Ingolstadt/Munich – Motor sport is used yet again by AUDI AG to pioneer new technology: the brand with the four ring’s new Le Mans race car is the world’s first LMP1 car to combine a highly-efficient TDI with a hybrid system. quattro drive also celebrates its comeback to the race track with the prototype – in a entirely new form.


* Full Story *


----------



## mynameisnigel (Mar 4, 2006)

That is what I call very clever marketing !

The Audi guys really rock, including Audi's marketing. While it is logic to use the WEC and Le Mans platform to communicate about Audi's upcoming range of "e-tron" models, combining it with the well-known "quattro" designation that is strongly associated to Audi's sport heritage (and current car branding) is very clever.

This being said, the "e-tron quattro" designation may be somewhat confusing.

Up to now, I believe that the "e-tron" designation was mostly used in connection with Audi's fully-electric concept cars. I do however recall that Audi recently presented an Audi A1 e-tron concept with a small electric motor delivering power to the rear axle in addition to a conventional combustion engine delivering power to the front axle (or am I wrong ?). Interestingly, but logically, the R18 e-tron quattro works the other way around 

As regards the "quattro" designation, the R18 e-tron quattro is clearly not a true AWD car since power is separately delivered to the front axle for a relatively short duration, and only above 120 km/h.

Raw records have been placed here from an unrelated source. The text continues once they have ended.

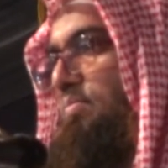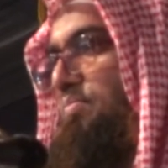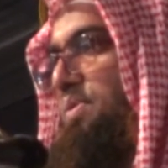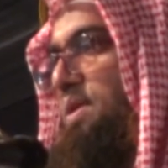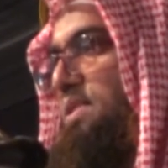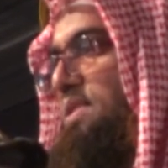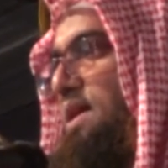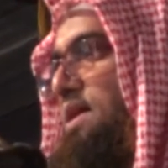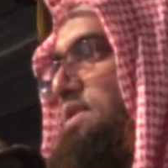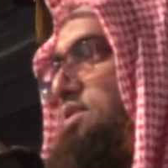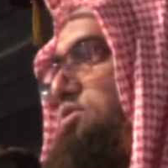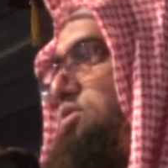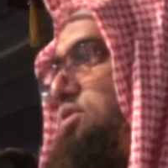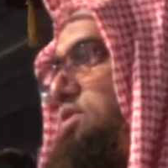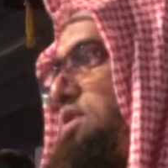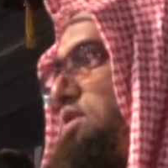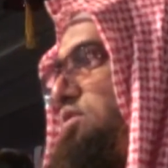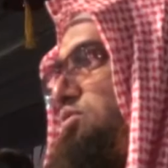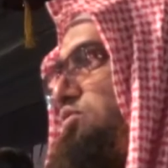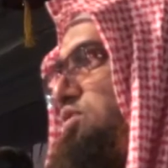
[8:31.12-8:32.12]
বেদাত
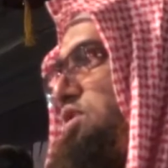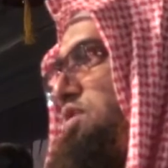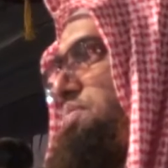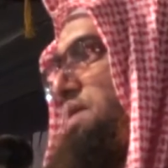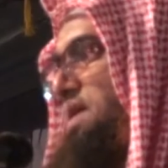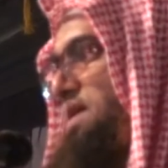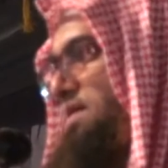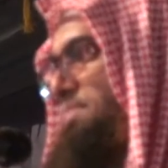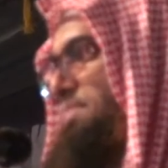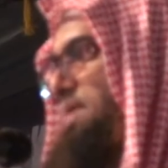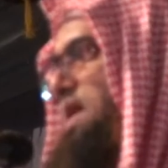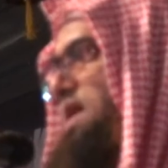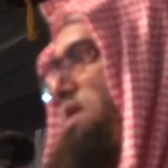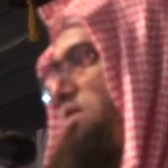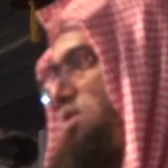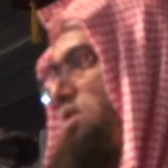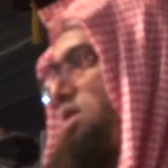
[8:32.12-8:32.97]
যদি দুই ভাগে ভাগ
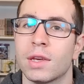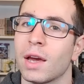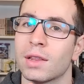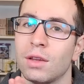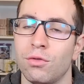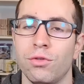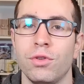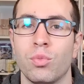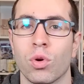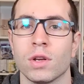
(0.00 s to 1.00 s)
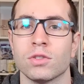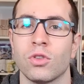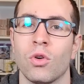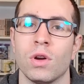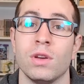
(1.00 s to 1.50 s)
écarter Vivi pour
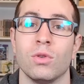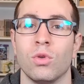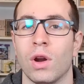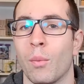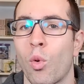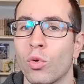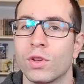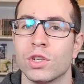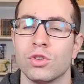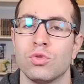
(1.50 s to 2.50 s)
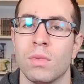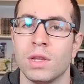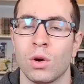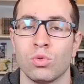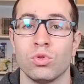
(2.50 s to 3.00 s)
l'instant et euh, la protéger d'une
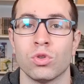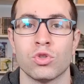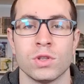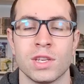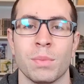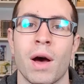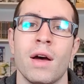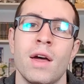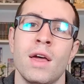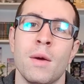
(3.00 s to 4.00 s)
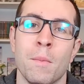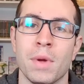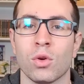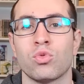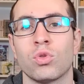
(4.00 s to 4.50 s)
manière ou d'une autre, je ne sais pas,
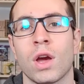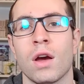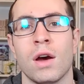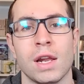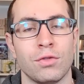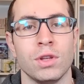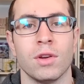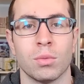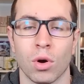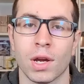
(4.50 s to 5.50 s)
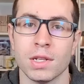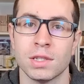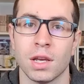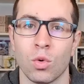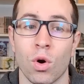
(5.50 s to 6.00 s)
mais en tout cas, elle a fini avec
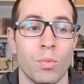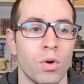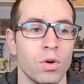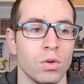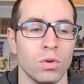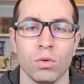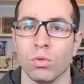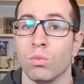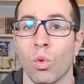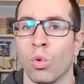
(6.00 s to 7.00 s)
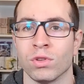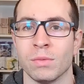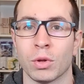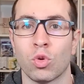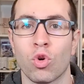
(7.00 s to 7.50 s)
Morgans et Wapol, euh, bon, on ne
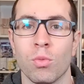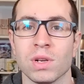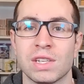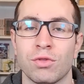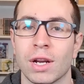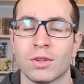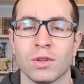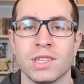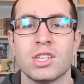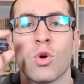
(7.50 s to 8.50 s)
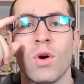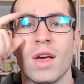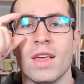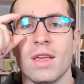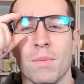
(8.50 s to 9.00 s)
sait pas trop comment s'est fait la transition,
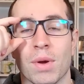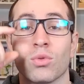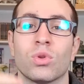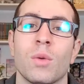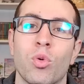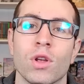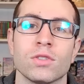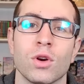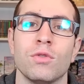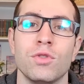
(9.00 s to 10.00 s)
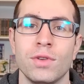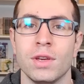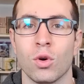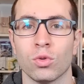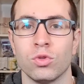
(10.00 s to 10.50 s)
mais en tout cas, pour l'instant,
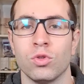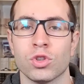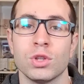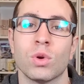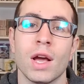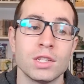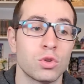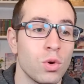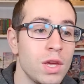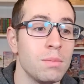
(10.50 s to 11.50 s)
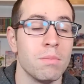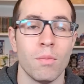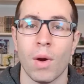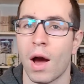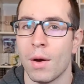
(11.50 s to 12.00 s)
Vivi est hors de danger, donc est-ce que
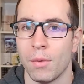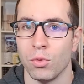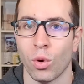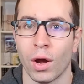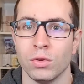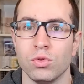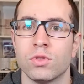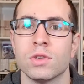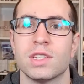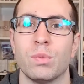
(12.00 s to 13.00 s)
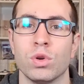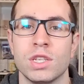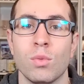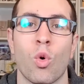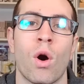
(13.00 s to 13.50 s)
Im a Uranus C'est
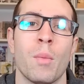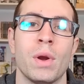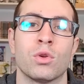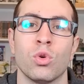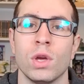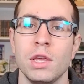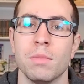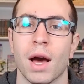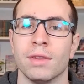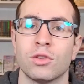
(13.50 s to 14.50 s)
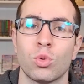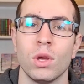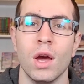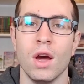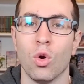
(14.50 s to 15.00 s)
possible, on rappelle que Im a
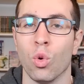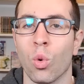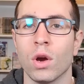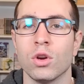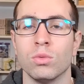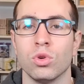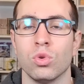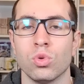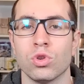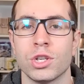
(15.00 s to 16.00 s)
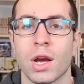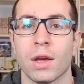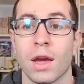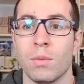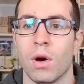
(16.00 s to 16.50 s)
détruit le royaume de
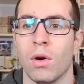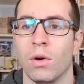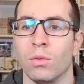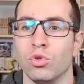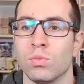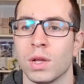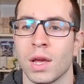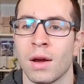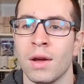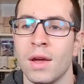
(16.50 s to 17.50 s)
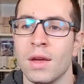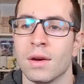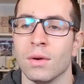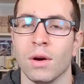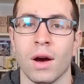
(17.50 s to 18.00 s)
Lulushia quand même euh, d'une manière
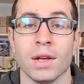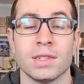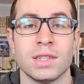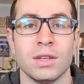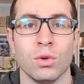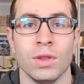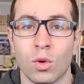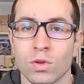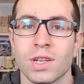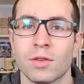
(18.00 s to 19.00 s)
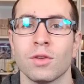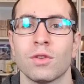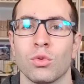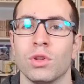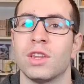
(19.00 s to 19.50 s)
euh, assez euh,
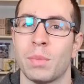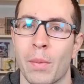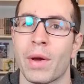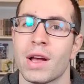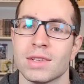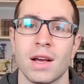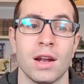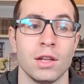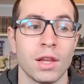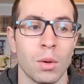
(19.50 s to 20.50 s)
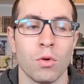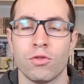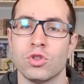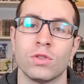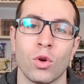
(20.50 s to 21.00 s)
déconcertante. On n'était pas prêt à ça. Elle a littéralement
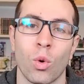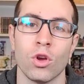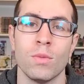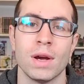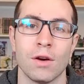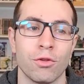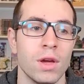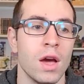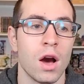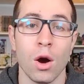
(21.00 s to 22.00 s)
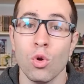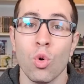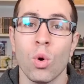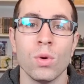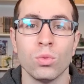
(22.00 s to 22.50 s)
fait sauter le royaume et elle a fait Ah,
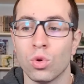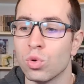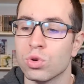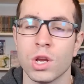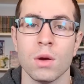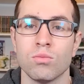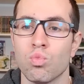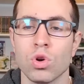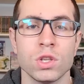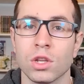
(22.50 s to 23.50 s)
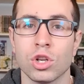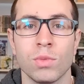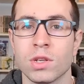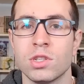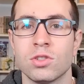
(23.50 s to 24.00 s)
le royaume de Louloucha Bon, ça n'a
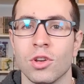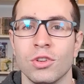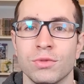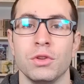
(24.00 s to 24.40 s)
jamais existé.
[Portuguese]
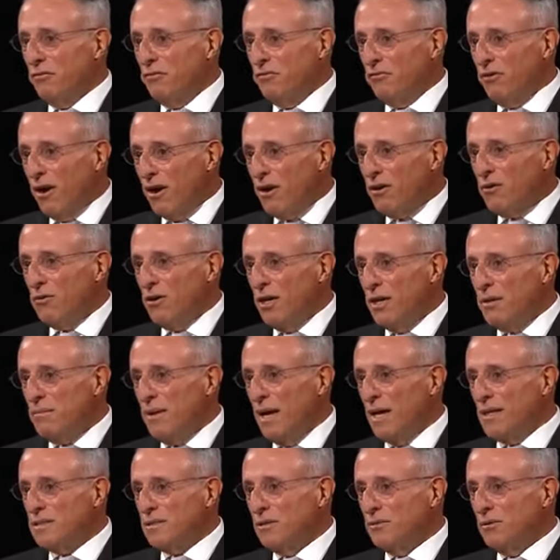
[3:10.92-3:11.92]
O imã
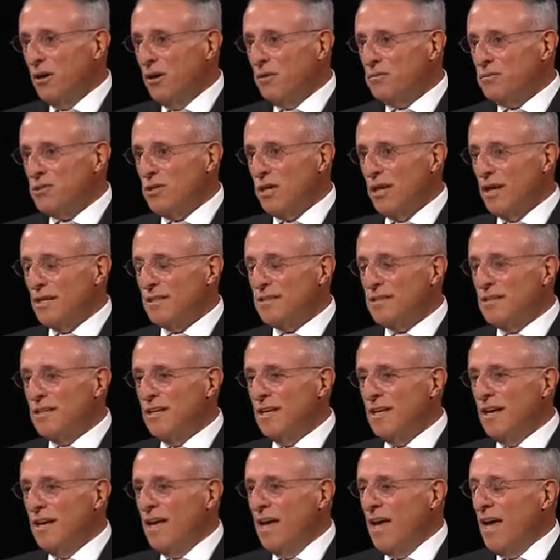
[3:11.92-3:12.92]
somente perde
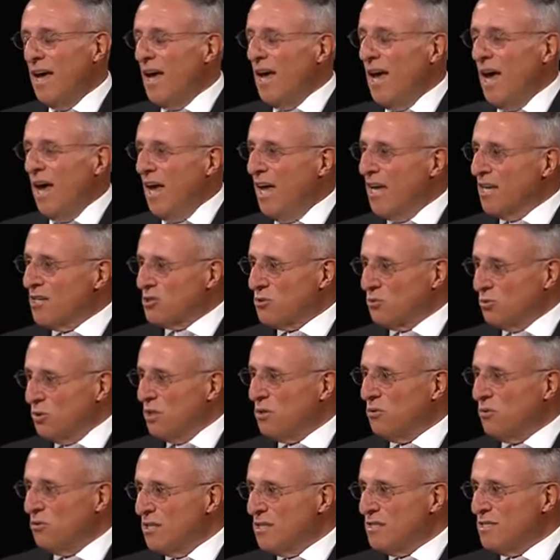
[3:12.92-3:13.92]
sua força
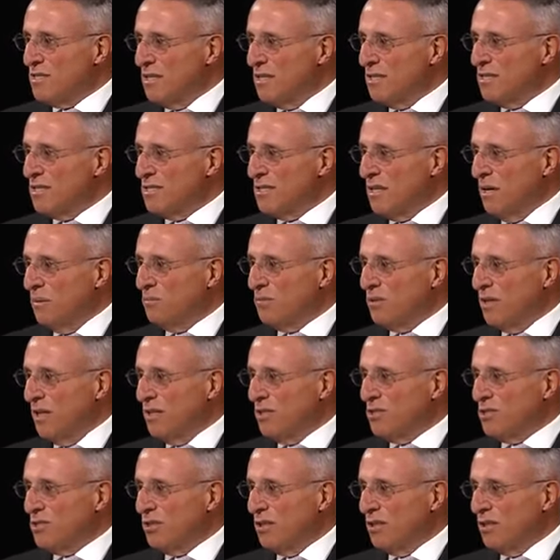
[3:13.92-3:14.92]
magnética sobre o
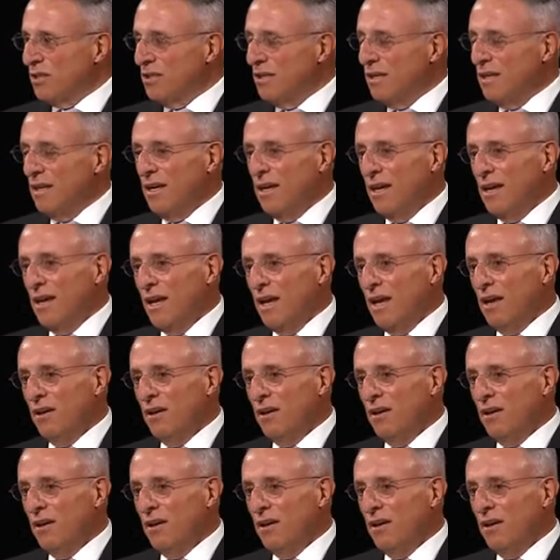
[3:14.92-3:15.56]
objeto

This being said I am again eager to see this car in race conditions and how its compares to the "normal" R18 "ultra".


----------



## [email protected] (Apr 9, 2004)

mynameisnigel said:


> That is what I call very clever marketing !
> 
> The Audi guys really rock, including Audi's marketing. While it is logic to use the WEC and Le Mans platform to communicate about Audi's upcoming range of "e-tron" models, combining it with the well-known "quattro" designation that is strongly associated to Audi's sport heritage (and current car branding) is very clever.
> 
> ...


The e-tron designation seems to be a bit fluid, and in the past we were told an e-tron would be an all-electric or a plug-in hybrid like the A1 where the engine does not drive the wheels. In this case the engine most definitely drives the wheels (at least the front ones).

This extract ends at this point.